**** SUPPLIED INFORMATION

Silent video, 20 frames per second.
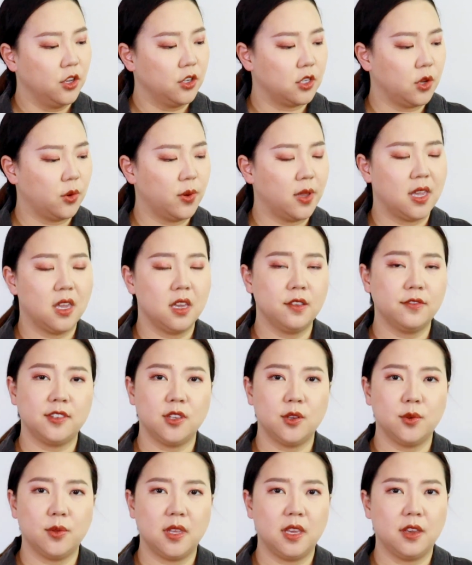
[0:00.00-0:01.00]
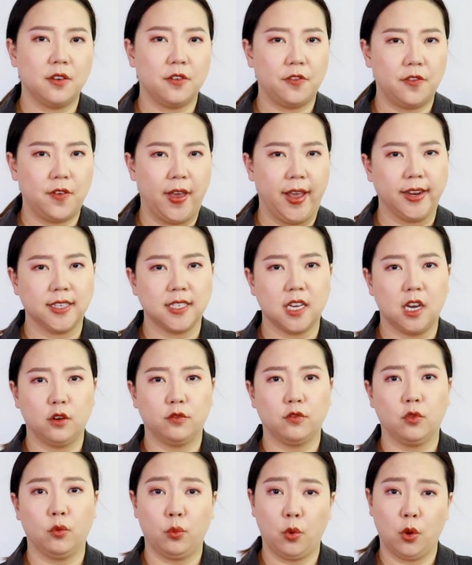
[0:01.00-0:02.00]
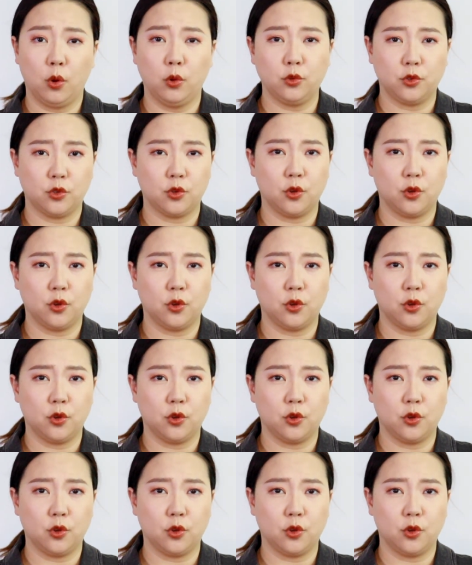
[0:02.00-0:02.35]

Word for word: So it gives you the effect of rose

********

**EXERCISE DETAILS:** A faithful, complete copy of the records above is required, one that contains no pictures.

**EXERCISE ANSWER:**
Silent video, 20 frames per second.
[0:00.00-0:01.00]
[0:01.00-0:02.00]
[0:02.00-0:02.35]

Word for word: So it gives you the effect of rose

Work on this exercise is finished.